At first, I was trying to prove that $Z[x]/(p(x))$ is not a UFD, whence it would not be a PID. However, this requires $\mathbb Z[x]/(p(x))$ to be an integral domain. Since $p(x)$ is reducible and $\mathbb Z[x]$ is a UFD, the element $p(x)$ is not prime and $\mathbb Z[x]/(p(x))$ has zero-divisors, i.e., $\mathbb Z[x]/(p(x))$ is not an integral domain.
I have no other idea on how to attack this type of problem in general. Is it a type of problem that is only easy to solve in simple cases of $p(x)$ such as $x^2$ or $x^2-1$ as above? In the case $p(x) = x^2$ for example, I tried to prove that $(1,x)$ in $\mathbb Z[x]/(x^2)$ is not principal, but with no sucess. I am clueless also on which ideal I should be testing.

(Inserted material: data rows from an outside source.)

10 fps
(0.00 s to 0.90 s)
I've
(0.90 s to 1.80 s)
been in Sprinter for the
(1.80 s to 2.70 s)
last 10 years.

The observation here is to observe how $\mathbb{Z}[x]/(x^2)$ looks like. It contains polynomials in the form of $a + bx$ where operations are done modulo $x^2$ (here $f \equiv g \pmod{x^2}$ is equivalent to $f - g \in (x^2)$).

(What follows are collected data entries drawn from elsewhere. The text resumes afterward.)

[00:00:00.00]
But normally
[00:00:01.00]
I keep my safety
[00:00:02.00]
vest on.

You weren't able to prove that $(1,x)$ is not principal in $\mathbb{Z}[x]/(x^2)$ because it is, since $1 \in (1, x)$ and so $g = g \cdot 1 \in (1, x)$ for any $g \in \mathbb{Z}[x]/x^2$, making $(1, x) = \mathbb{Z}[x]/x^2=(1)$. (In fact, can you show by the same idea that an ideal of a ring with unity is proper if and only if it contains no units?)
As mentioned in the comments by @Offlaw, $(2, x)$ is non-principal in $\mathbb{Z}[x]/(x^2)$. To see that, suppose $(2, x) = (a + bx)$, and note that this means that for some integers $m, n$ we get $$x \equiv (a+bx)(m+nx)\equiv am+x(an+bm)\pmod{x^2}$$
or $am = 0$, and since $a \ne 0$ (or else $(2, x) = (bx)$ and $2 \notin (bx)$), we get that $m$ has to be $0$, making $x \equiv anx \pmod{x^2}$ or $an = 1$, and so $a = \pm 1$.

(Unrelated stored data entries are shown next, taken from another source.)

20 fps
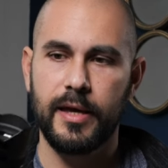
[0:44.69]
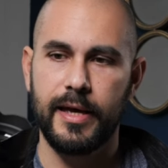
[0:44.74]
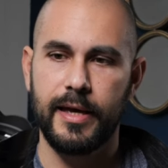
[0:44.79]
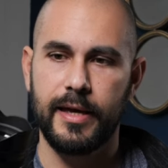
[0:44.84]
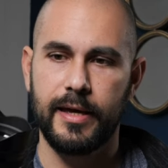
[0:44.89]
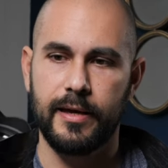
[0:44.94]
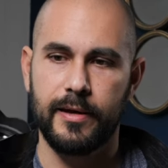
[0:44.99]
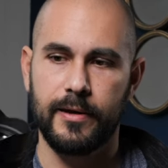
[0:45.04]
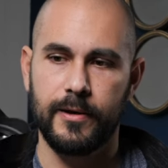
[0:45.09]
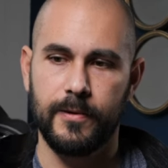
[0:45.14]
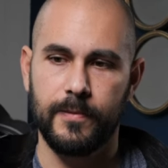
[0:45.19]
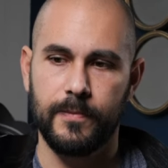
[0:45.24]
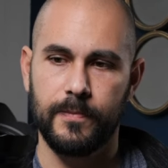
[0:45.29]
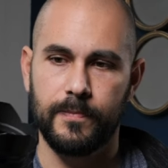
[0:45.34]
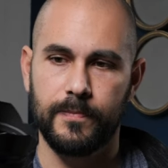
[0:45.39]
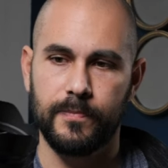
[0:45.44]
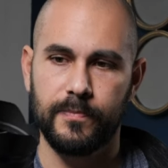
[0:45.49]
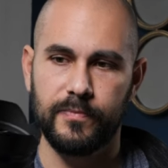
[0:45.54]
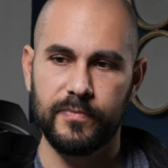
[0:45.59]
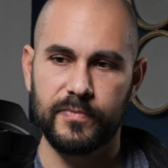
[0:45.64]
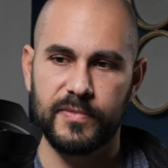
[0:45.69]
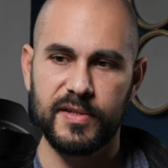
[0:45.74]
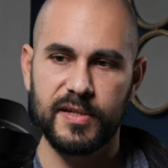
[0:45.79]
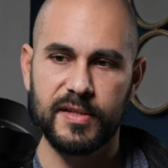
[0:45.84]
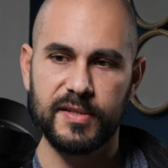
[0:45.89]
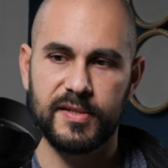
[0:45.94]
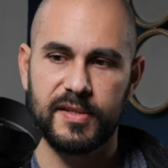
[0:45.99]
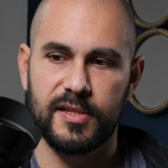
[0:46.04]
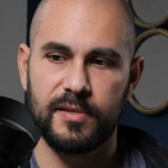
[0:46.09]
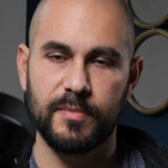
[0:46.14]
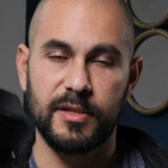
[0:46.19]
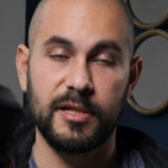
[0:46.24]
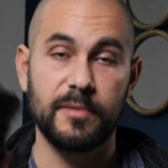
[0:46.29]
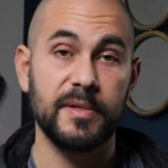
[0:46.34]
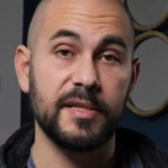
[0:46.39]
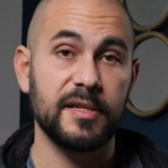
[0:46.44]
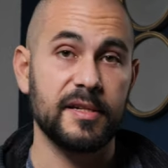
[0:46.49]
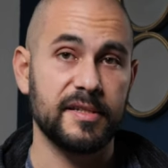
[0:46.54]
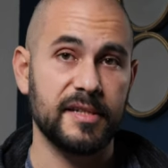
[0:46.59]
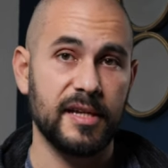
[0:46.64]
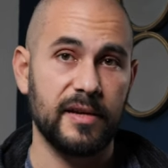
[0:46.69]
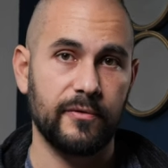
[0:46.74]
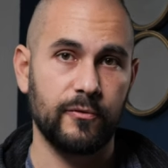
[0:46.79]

16mm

However, note that for any $g \in (2, x)$, there exists $a_1, b_1, a_2, b_2 \in \mathbb{Z}$ where $$g = 2(a_1+b_1x)+x(a_2+b_2x) \equiv 2a_1+xB \pmod{x^2}$$ so the constant term in $g$ can never be $\pm 1$, making $a + bx \notin (2, x)$ if $a = \pm 1$.
Whenever I try to attack a problem where I'm trying to show that a ring $R$ is not a PID, I try to take any two independent terms (like $2$ and $x$) and try to argue with contradiction that the ideal generated by them (e.g. $(2, x)$) is not principal. I may, in the process, try to play devil's advocate with myself and assume internally that it's a principal ideal, and try to find the generator. If I fail, then there must be a contradiction hidden somewhere.
In our case, it is just easy to analyze solutions of a product of linear polynomials and try to see how this derives contradictions.